Friday, 15 June 2012

Elizabethan collar

This is our version of the famous collar. Its supposed to be a cone to prevent the cat or dog from scratching their wound. The plastic is flexible enough so that the cat can bend his head but stiff enough to stand up to aggressive scratching.

This was the wound after a few days with the collar (7 Jun 2012). We washed with dettol initially but it can be quite painful if too concentrated. Later we used Yellow Solution (acriflavin) which is also an antiseptic for a couple days. After that we just let the wound heal for a few days. It took about one week. It's now completely healed with hardly any scar.

Now here's the gory picture (courtesy of my wife's blackberry), turn away if you can't stomach it.



It looks really scary with all the red blood smeared over the hair just one or two days after I was scratching his neck (his favourite) and felt something unusual (picture taken 2 June 2012). Vivian (the soon-to-be Vet) told us to cut the hair.

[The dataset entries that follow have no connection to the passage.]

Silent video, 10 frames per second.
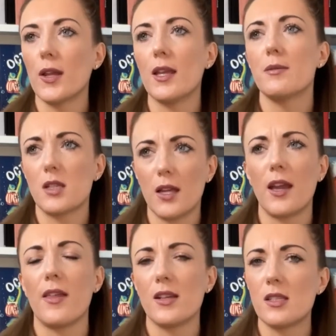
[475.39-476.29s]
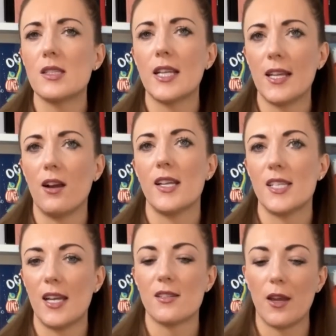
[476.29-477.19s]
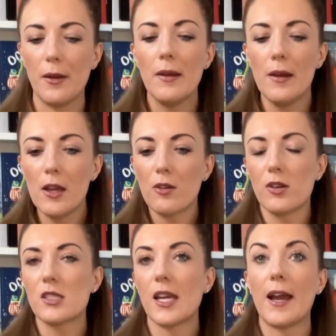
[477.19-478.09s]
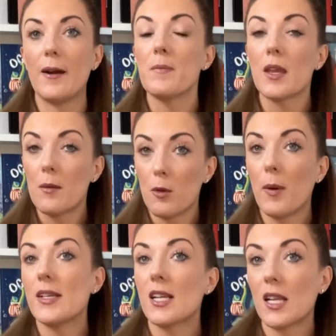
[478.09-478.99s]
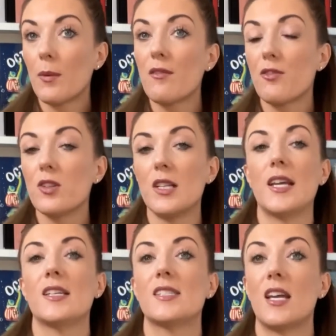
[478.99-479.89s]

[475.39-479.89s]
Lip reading: And he was like, yeah, that's a silly idea. So crossed it out. We basically went through the list,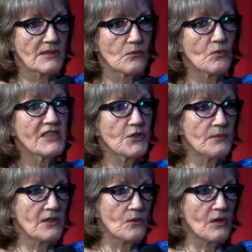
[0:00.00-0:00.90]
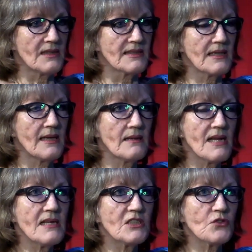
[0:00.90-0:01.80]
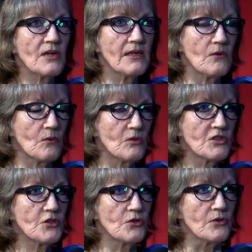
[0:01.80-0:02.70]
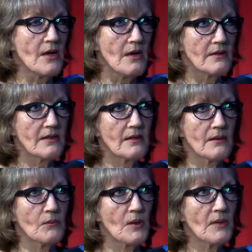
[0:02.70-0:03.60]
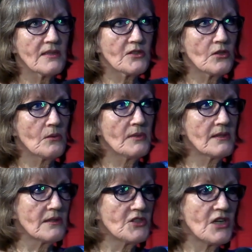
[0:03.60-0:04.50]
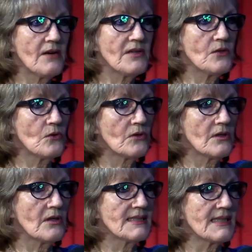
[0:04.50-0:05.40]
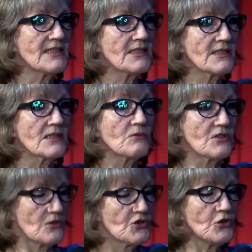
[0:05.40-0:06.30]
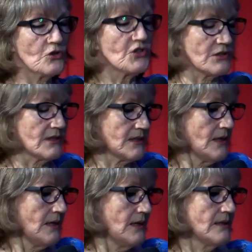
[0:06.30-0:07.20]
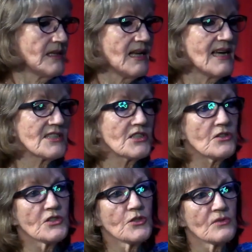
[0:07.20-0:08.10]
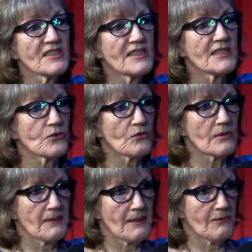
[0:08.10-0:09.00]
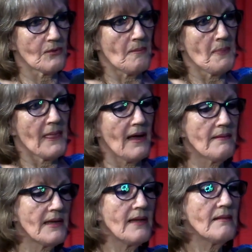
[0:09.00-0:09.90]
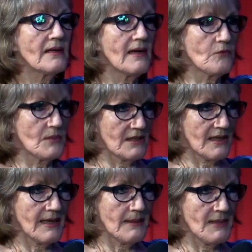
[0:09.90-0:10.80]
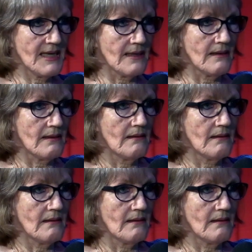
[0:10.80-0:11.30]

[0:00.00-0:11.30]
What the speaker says: we should be the ones. And in Australia it was too. My mother told me that the charity organisations, and it was the churches, that actually used to assist all the people. And then the government came in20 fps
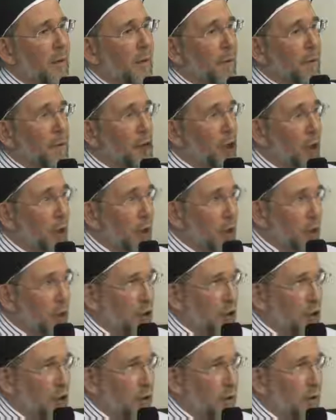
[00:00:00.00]
the
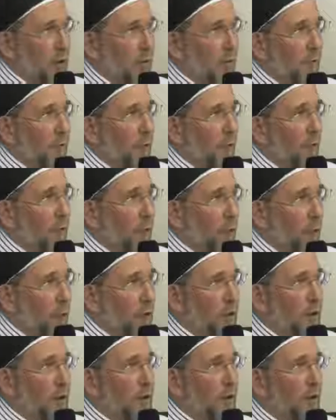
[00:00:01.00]
Turkish were fought
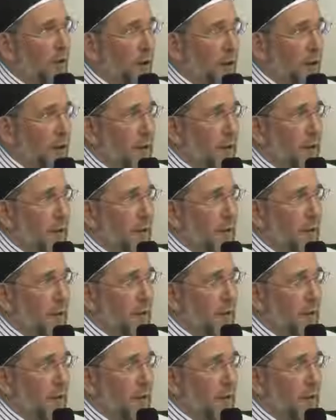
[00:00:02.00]
and defeated.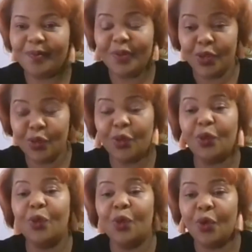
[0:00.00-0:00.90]

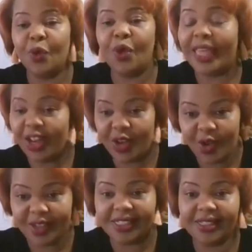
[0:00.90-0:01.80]
you
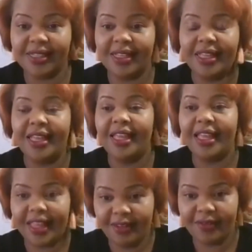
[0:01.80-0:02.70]
cannot
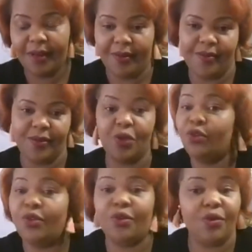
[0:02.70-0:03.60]
give up.
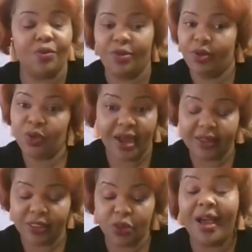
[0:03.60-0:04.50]
You
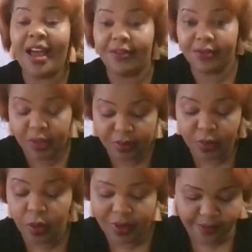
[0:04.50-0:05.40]
can't. You have to keep
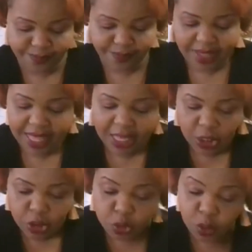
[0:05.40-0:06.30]
going.
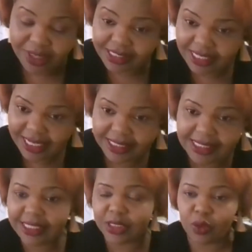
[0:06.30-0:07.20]
So that's
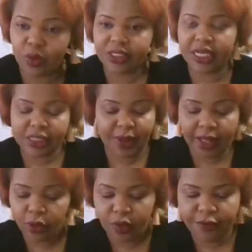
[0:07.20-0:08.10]
eating disorders. I
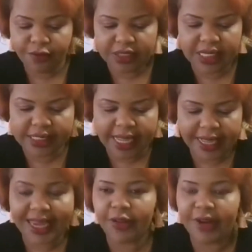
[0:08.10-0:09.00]
know if things like
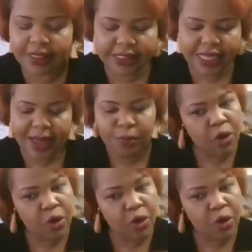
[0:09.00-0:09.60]
anorexia,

If you see this, don't panic and run straight to the Vet. You just need to clean it, and watch it for a few days to see it drying up and forming a scap. Nature will do all the healing. If it doesn't dry up and looks like its not improving, then only should you press the panic button.

Have noticed that people jump up and run to the doctor at the slightest fever, especially with your bundle of joy? We are losing our resilience.

 As good as new, 14 June 2012, collar removed about a week ago, followed by a good bath, which he protested.


Here's the monitoring :
 4th Jun, already drying up after 2 days.
 8th Jun, one week later, almost healed.

Thanks to Vivian for the tele-medicine consultation.